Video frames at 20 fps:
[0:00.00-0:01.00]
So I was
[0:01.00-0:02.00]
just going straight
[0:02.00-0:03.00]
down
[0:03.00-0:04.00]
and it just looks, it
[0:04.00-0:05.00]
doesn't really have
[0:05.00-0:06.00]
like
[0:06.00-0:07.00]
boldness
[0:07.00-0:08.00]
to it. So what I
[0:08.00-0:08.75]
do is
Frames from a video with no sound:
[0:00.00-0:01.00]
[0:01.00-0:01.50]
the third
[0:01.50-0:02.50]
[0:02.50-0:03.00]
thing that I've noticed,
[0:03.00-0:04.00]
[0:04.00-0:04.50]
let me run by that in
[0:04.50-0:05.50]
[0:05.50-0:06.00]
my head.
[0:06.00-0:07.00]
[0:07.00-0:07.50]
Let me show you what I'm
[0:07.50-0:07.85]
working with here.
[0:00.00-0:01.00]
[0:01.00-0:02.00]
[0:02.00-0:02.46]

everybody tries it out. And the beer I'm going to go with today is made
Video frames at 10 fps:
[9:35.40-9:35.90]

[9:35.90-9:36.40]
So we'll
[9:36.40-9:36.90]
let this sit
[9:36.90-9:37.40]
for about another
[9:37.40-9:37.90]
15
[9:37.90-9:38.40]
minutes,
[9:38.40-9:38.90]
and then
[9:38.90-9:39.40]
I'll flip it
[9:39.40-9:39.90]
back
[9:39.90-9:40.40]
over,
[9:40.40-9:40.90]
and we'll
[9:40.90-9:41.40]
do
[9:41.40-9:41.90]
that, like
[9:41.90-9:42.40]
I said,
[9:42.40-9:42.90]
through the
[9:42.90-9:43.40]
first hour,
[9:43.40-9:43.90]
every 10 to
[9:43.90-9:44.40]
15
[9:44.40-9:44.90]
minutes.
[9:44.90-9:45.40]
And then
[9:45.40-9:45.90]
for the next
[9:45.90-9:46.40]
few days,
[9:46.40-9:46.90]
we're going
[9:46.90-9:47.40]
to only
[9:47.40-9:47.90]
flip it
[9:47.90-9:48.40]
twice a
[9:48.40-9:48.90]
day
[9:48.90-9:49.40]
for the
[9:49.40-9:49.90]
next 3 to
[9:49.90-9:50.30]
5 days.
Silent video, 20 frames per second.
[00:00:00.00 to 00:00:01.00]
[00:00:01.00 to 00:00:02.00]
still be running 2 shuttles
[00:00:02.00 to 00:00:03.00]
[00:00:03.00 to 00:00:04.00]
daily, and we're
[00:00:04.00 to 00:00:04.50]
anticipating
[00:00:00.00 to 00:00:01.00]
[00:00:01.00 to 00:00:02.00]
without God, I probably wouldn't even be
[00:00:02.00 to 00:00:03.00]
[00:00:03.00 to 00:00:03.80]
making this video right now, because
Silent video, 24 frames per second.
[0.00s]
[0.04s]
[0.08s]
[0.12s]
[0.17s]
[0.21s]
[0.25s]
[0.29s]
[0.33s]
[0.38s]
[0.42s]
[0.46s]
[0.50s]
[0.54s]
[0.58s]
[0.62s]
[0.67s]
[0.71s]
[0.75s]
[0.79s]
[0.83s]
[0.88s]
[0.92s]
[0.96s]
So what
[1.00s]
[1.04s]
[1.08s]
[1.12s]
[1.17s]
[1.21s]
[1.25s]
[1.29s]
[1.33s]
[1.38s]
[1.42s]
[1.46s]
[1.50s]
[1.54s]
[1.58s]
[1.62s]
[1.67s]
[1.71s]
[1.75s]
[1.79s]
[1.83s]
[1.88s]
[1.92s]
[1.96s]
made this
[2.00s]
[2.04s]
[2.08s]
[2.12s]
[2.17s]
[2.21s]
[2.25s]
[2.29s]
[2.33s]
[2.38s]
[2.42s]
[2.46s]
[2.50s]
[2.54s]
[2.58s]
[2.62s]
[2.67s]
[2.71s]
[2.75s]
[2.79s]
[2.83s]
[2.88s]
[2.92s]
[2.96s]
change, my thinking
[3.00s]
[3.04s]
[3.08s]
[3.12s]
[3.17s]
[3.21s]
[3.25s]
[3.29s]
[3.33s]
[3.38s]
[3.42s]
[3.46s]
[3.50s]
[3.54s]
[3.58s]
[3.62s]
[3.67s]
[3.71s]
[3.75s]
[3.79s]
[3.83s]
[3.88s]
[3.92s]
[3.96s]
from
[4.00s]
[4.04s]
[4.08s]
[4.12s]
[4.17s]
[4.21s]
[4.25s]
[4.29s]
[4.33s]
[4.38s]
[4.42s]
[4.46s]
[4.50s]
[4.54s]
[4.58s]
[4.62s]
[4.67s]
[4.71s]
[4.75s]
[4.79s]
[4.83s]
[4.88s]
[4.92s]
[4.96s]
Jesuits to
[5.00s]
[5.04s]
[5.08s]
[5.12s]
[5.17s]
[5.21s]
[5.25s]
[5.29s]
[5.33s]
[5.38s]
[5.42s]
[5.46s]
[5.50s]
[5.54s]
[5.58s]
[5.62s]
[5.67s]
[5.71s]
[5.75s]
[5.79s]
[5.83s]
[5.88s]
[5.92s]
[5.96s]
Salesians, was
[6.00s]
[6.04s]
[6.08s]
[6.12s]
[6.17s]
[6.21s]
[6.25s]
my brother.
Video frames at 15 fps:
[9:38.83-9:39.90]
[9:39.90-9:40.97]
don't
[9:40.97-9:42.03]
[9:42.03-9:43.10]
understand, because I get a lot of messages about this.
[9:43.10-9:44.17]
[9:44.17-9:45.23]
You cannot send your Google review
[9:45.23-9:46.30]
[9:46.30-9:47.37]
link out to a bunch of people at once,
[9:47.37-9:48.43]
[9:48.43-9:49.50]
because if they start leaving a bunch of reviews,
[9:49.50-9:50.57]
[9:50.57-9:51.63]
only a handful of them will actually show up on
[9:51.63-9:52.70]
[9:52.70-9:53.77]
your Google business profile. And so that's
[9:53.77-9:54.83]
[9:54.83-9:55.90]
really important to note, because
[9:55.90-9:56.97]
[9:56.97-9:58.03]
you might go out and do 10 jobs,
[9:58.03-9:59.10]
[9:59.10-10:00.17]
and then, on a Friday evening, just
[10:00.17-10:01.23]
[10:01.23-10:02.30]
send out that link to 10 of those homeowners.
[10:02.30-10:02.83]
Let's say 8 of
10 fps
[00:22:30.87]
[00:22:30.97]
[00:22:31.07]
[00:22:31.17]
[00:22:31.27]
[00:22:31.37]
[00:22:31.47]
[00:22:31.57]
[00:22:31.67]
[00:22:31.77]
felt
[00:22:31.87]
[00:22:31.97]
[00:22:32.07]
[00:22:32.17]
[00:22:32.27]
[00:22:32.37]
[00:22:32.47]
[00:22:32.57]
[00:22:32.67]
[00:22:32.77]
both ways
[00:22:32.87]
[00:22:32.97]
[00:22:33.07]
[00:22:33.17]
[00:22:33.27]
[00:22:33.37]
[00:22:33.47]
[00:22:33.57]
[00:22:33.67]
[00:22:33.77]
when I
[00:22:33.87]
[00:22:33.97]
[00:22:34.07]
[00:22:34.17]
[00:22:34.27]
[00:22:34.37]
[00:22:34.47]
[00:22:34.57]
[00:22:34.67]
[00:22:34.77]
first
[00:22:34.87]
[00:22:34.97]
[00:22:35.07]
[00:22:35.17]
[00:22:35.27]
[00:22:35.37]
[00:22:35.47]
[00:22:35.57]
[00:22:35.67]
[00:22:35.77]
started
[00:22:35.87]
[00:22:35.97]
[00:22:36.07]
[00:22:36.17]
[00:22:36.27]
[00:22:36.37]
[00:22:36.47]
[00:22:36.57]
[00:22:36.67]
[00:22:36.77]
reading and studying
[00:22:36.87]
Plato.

◇ ◇ ◇

WHAT IS EXPECTED
All lines containing "second" in the material above should appear in your reply, copied exactly.

YOUR SOLUTION
Silent video, 20 frames per second.
Silent video, 24 frames per second.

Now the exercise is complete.